The Nullness Checker

The Checker Framework provides a Nullness checker that works as an annotation processor, which means it can be used by any IDE, and hence isn't subject to some of the objections raised by the IntelliJ annotations. The Nullness checker (one of several suppported checkers) also uses annotations, called @NonNull and @Nullable. It doesn't work as well as the IntelliJ system because it doesn't include anything to do what @Contract does in IntelliJ. It provides additional annotations for use during object construction, where variables can be temporarily null, but those annotations are hard to use correctly, and the documentation doesn't always have useful examples. But it's more universal than IntelliJ.

I've only used it with new projects. It probably produces a lot of warnings in existing projects written with lots of superfluous tests for null, so it might be tough to retrofit.

Kotlin

The cleanest solution may well be to switch to the Kotlin language.
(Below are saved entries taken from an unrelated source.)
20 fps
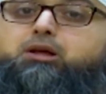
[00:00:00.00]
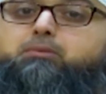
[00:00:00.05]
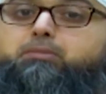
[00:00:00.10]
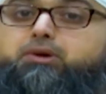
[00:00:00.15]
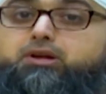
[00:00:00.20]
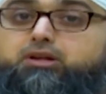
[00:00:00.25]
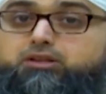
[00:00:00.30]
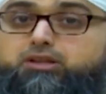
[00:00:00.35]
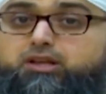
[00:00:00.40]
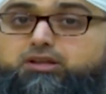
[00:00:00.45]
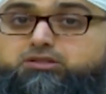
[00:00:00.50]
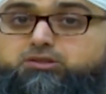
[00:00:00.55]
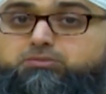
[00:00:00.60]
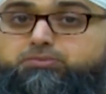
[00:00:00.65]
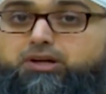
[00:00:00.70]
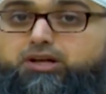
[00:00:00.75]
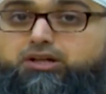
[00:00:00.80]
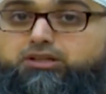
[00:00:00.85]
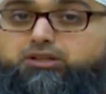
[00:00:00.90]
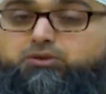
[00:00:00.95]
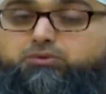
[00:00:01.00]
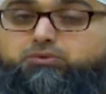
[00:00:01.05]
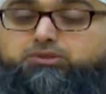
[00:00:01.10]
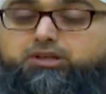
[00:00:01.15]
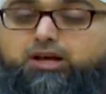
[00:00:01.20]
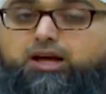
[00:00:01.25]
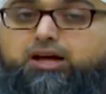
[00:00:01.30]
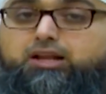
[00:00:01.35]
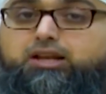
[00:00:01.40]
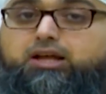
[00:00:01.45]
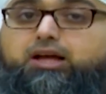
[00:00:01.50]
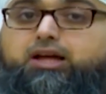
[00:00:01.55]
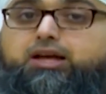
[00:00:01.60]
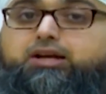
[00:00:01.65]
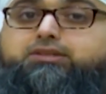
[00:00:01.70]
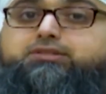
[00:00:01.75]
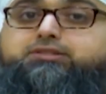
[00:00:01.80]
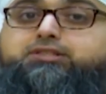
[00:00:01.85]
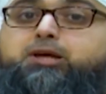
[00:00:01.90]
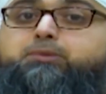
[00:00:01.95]
May Allah subhanahu wa ta'ala
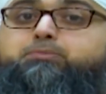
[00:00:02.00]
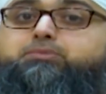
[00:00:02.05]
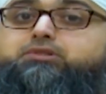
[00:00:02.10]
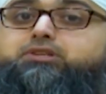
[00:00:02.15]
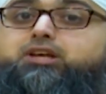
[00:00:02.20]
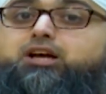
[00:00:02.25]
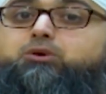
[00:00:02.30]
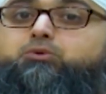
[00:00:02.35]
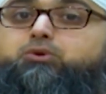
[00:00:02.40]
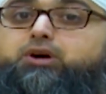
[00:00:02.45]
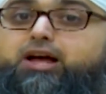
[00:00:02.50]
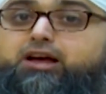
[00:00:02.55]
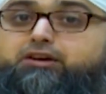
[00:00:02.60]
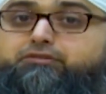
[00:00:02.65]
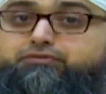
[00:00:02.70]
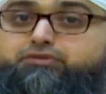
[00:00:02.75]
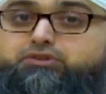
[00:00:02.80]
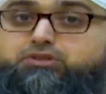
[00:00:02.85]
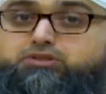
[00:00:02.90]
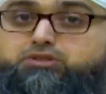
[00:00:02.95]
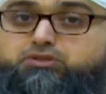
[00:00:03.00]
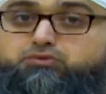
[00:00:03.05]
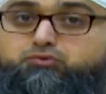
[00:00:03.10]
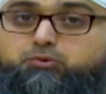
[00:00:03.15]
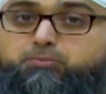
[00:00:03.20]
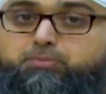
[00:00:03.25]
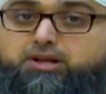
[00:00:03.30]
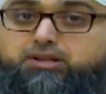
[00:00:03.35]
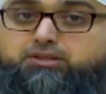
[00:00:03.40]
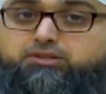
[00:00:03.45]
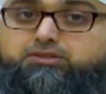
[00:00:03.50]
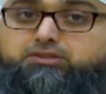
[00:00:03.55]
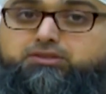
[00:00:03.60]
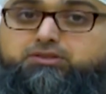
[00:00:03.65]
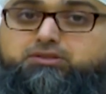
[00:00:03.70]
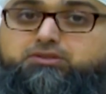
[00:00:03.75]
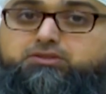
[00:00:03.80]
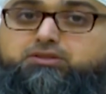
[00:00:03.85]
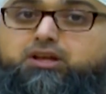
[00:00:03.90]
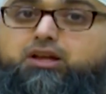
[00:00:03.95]
accept our efforts in
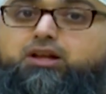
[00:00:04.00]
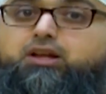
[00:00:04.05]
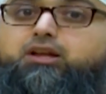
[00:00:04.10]
repentance.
Kotlin compiles to Java byte code, so it integrates well with your Java code. But unlike Java, it lets you specify exactly where null values are allowed, and where they're forbidden. In Kotlin, a variable of type Widget can be declared one of three ways:

var widgetOne: Widget?
var widgetTwo: Widget = new Widget()
var widgetThree = new Widget()

Here, the question mark tells the compiler that widgetOne may be null. But widgetTwo and widgetThree are declared to never be null. Also, widgetThree's declaration uses an inferred type — the compiler figures out that the type is a Widget from the constructor call. Now, if the method from the previous example is declared like this:

fun someMethod(widget: Widget, data: List<Int>) {
  process(widget, data);
}

The compiler will know that Widget is not allowed to be null, so if I were to pass widgetOne to this method without first setting a value, it will generate a compiler error.
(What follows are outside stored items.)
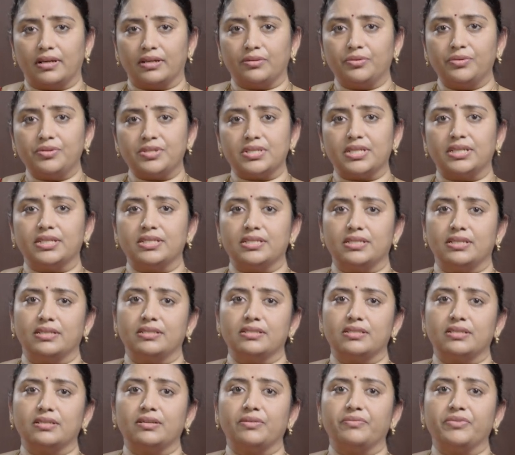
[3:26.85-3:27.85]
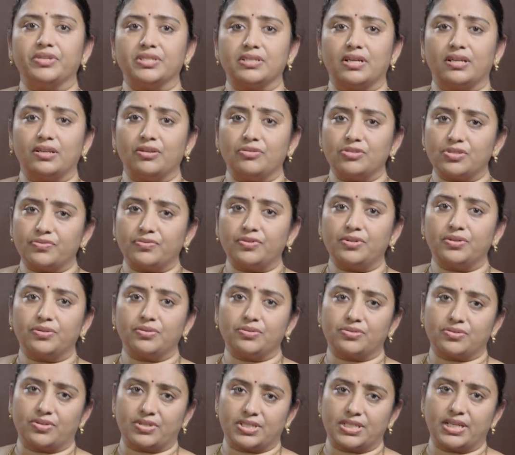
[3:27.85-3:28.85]
good citizens which are useful
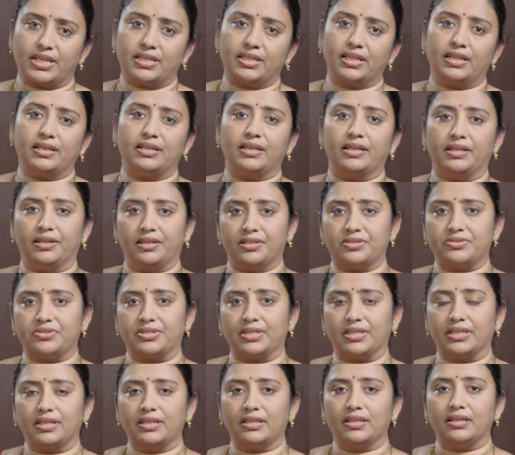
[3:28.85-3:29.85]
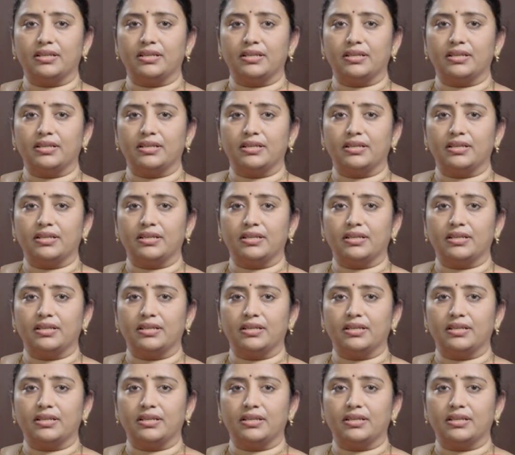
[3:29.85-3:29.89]
to society and industry.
Of course, if I have some method where I want to allow a parameter to be null, I can write it like this:

fun someMethodWithOptional(widget: Widget?, data: List<Int>) {
  ...
}

Kotlin is smart enough to figure out when an optional object is no longer null, so I can say this:

fun someMethod(widget: Widget? data: List<Int>) {
  if (widget != null) {
    someMethod(widget.getName(), data)
  } else {
    ...
  }
}

Kotlin knows that widget is no longer null inside the if branch, so it effectively changes the type from Widget? to just plain Widget.
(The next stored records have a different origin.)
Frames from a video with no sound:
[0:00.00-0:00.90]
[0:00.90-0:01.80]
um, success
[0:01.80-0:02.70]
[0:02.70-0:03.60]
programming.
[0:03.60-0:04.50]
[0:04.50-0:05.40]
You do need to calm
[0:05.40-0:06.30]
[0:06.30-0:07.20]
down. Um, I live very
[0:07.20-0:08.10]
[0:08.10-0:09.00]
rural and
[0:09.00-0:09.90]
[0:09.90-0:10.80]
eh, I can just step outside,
(Kotlin has many other nice features that are beyond the scope of this essay.)

Conclusion

When facing the Nullness flaw in the Java language, the IntelliJ annotation, the Nullness Checker, and the Kotlin language are all much better solutions than the Optional class. Optional was written for use in Functional programming, and that's the only place I use it. In fact, the java.util.function package is the only one where in the Java API where Optional is used.

My rules for Optional

  1. Never use it as a method parameter.
  2. Never use it as a member of a class.
  3. Never use it in a constructor.
  4. Only use it as a return value if the value could actually be null.
  5. Wherever possible, I design my classes so that members can't possibly be null once the object is constructed. If necessary, I write a Builder class to do the actual construction. (See Effecive Java by Joshua Bloch for a good discussion of Builders.)

I always use one of the three approaches to working around the Nullness flaw. It's a game changer. I love it. My code is much cleaner and more reliable because of it.